[SOLVED] Bootstrapping a gaussian and best fit data

Bootstrapping a gaussian and best fit data

I have the following code which provides the best fit curve for my given data. I am not sure how to bootstrap it and use that to find the 95% confidence interval.

This is my code:

import numpy as np
import matplotlib.pyplot as plt
import pylab as plb
from scipy.optimize import curve_fit

data = np.loadtxt('gaussian.dat')
x = data[:, 0]
y = data[:, 1]

n = len(x)                          
mean = sum(x*y)/n                   
sigma = sum(y*(x-mean)**2)/n        

def gauss(x,a,x0,sigma):
    return a*np.exp(-(x-x0)**2/(2*sigma**2))

popt,pcov = curve_fit(gauss,x,y,p0=[1,mean,sigma])

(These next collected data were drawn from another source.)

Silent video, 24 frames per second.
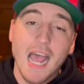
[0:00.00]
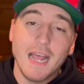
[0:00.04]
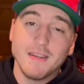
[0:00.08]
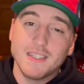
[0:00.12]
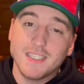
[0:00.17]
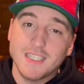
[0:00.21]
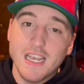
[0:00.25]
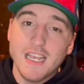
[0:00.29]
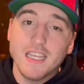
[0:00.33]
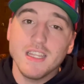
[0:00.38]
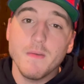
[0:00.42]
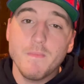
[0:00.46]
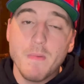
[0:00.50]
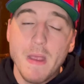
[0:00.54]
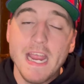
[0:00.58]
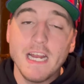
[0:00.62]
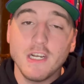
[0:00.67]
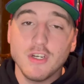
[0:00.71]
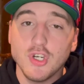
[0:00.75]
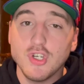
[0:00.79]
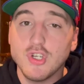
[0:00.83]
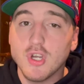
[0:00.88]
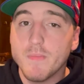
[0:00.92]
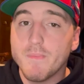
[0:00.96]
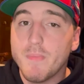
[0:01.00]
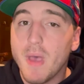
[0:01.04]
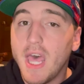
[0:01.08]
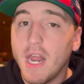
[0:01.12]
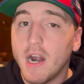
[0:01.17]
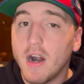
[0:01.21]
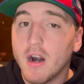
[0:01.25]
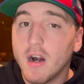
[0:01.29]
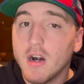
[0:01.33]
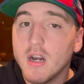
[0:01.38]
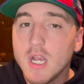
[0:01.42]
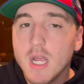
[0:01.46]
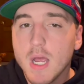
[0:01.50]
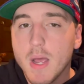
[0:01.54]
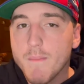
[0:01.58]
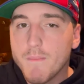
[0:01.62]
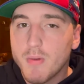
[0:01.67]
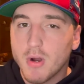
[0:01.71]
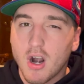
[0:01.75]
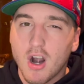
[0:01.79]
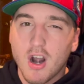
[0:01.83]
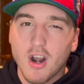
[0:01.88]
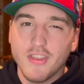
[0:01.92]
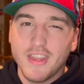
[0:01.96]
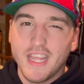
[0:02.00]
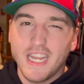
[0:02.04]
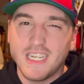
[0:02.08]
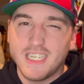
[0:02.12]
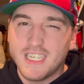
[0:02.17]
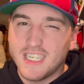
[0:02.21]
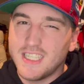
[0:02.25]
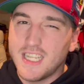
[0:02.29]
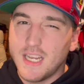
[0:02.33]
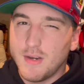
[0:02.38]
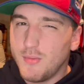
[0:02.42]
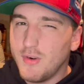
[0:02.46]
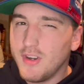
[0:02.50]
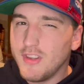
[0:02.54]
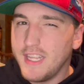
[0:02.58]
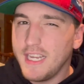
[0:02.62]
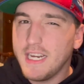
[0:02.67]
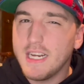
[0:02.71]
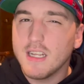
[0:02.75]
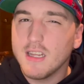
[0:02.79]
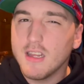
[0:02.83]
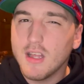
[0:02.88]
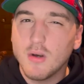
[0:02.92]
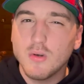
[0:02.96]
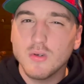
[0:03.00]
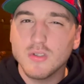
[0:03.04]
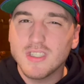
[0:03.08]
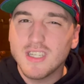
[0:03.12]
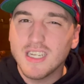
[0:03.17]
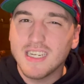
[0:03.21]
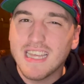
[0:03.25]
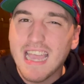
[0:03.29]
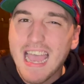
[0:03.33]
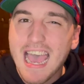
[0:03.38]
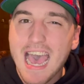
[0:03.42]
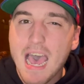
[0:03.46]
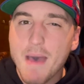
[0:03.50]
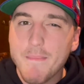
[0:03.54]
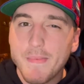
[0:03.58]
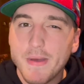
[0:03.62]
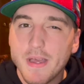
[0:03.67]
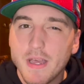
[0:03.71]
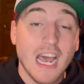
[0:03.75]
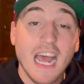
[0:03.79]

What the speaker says: say the Patriots are better, but did they really close the gap?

plt.plot(x,y,'b+:',label='data')
plt.plot(x,gauss(x,*popt),'ro:',label='fit')
plt.legend()
plt.title('Gaussian Fit vs Actual Data')
plt.xlabel('x-values')
plt.ylabel('y-values')
plt.show()

Solution

Let's say that x, y are generated from the gauss with an error:

# -- generating custom random dataset 
# skip this part if you are using data from the file
x = np.arange(-100,100,step=0.1)

a = 2.4
x0 = 0.1
sigma = 3

def gauss(x,a,x0,sigma):
    return a*np.exp(-(x-x0)**2/(2*sigma**2))

# y is a gauss process with random error introduced from the measurement
y = gauss(x, a, x0, sigma) + 0.1 * np.random.normal(size = x.shape[0])

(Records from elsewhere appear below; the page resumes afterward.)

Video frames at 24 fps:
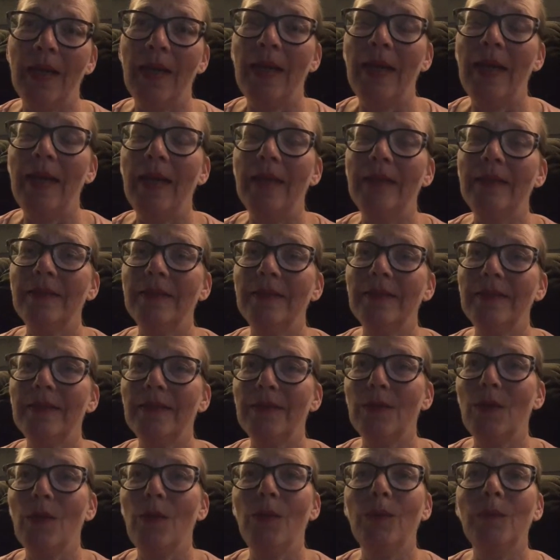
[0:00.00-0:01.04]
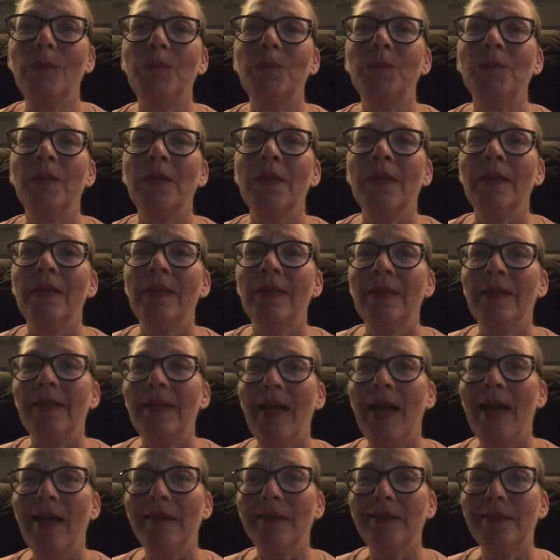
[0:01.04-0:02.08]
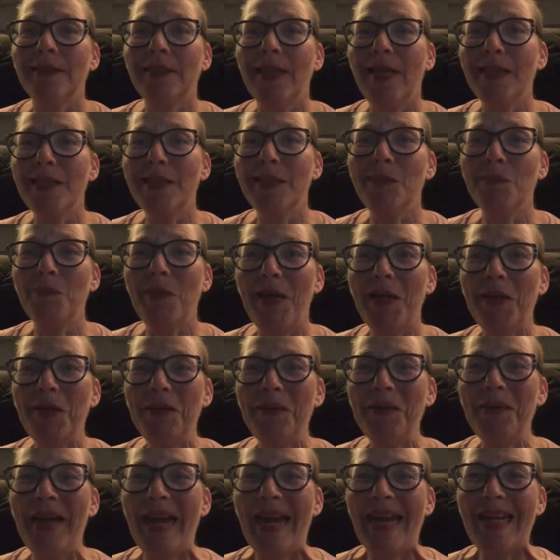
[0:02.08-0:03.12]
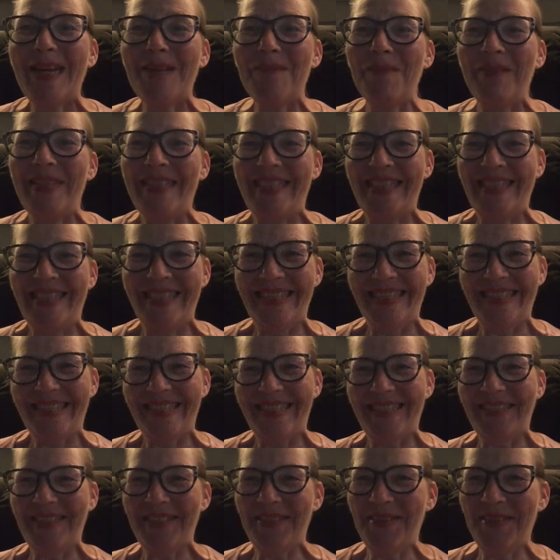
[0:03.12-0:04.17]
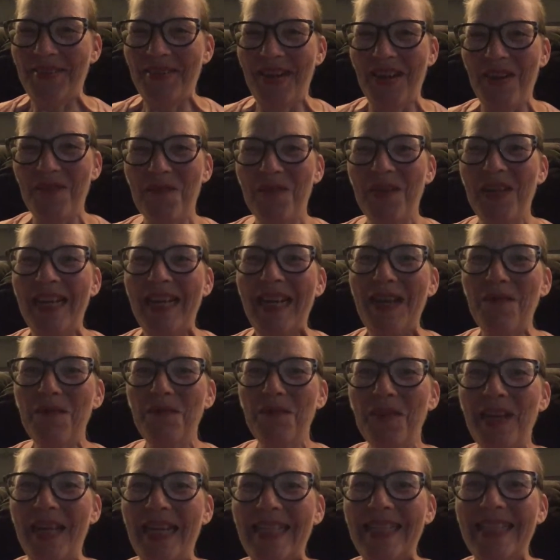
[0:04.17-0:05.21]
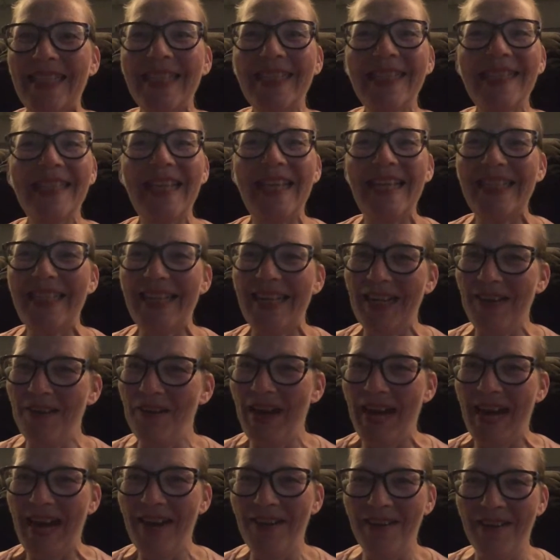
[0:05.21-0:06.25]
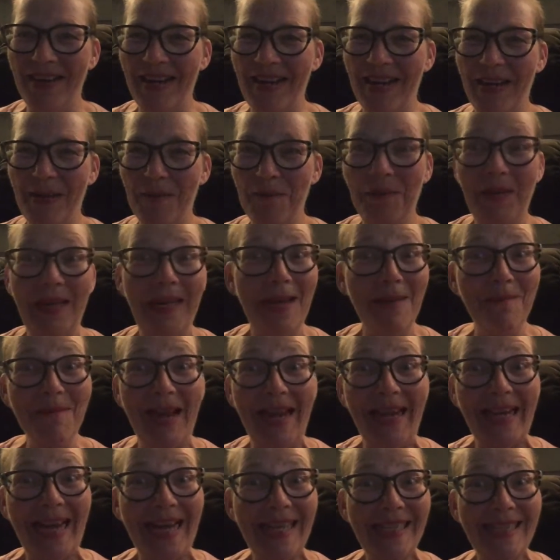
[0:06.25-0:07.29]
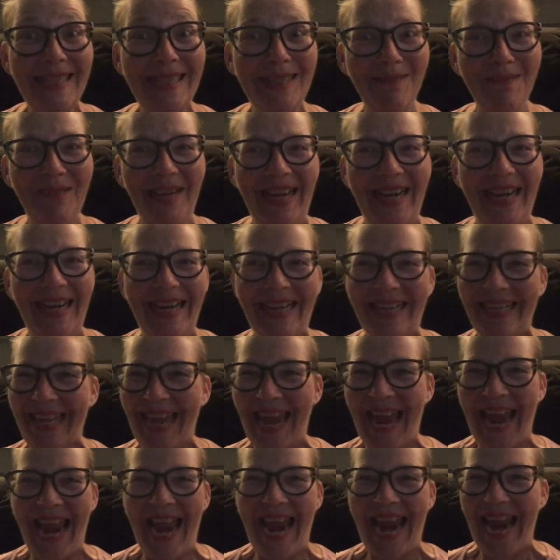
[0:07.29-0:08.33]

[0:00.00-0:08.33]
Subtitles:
And so, yeah, that's my new egg business. So if you live in the San Diego area, become my customer. Yay!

# <--- end of generating dataset


# fitting the curve
n = len(x)                          
mean = sum(x*y)/n                   
sigma = sum(y*(x-mean)**2)/n

popt,pcov = curve_fit(gauss,x,y,p0=[1,mean,sigma])

Then to generate confidence interval in any point (for example in x=0.2) you can sample parameters, apply gauss function with this parameters and get y in this point. Then get 2.5% and 97.5% quantile to plot 95% confidence interval:

def bootstrap_gauss(x: float, popt: np.ndarray, pcov: np.ndarray):
    arr_bootstrap_y = []

    # bootstrapping parameters 100 times
    for t in range(100):
        a, mean, sigma = np.random.multivariate_normal(popt, pcov)
        y = gauss(x,a,x0,sigma)
        arr_bootstrap_y.append(y)

    return arr_bootstrap_y


conf_interval = bootstrap_gauss(0.2, popt, pcov)
# 95% confidence interval
q1, q2 = np.quantile(conf_interval, [0.025,0.975])
print("Confidence interval:", q1, q2)

The remaining question is how to vectorize this calculations to make it more efficient...

def get_conf_gaus(x: float,
                  popt: np.ndarray, 
                  pcov: np.ndarray,
                  n_boostrap:int = 100):
    
    params = np.random.multivariate_normal(popt, pcov, size = [n_boostrap])
    a = params[:,0]
    mu = params[:,1]
    sigma = params[:,2]
    
    bootstrap_y = gauss(0.2,a,mu,sigma)
    conf = np.quantile(bootstrap_y, [0.025,0.975])
    return conf

conf = get_conf_gaus(0.2, popt, pcov)
# outputs [2.37079969, 2.41727759]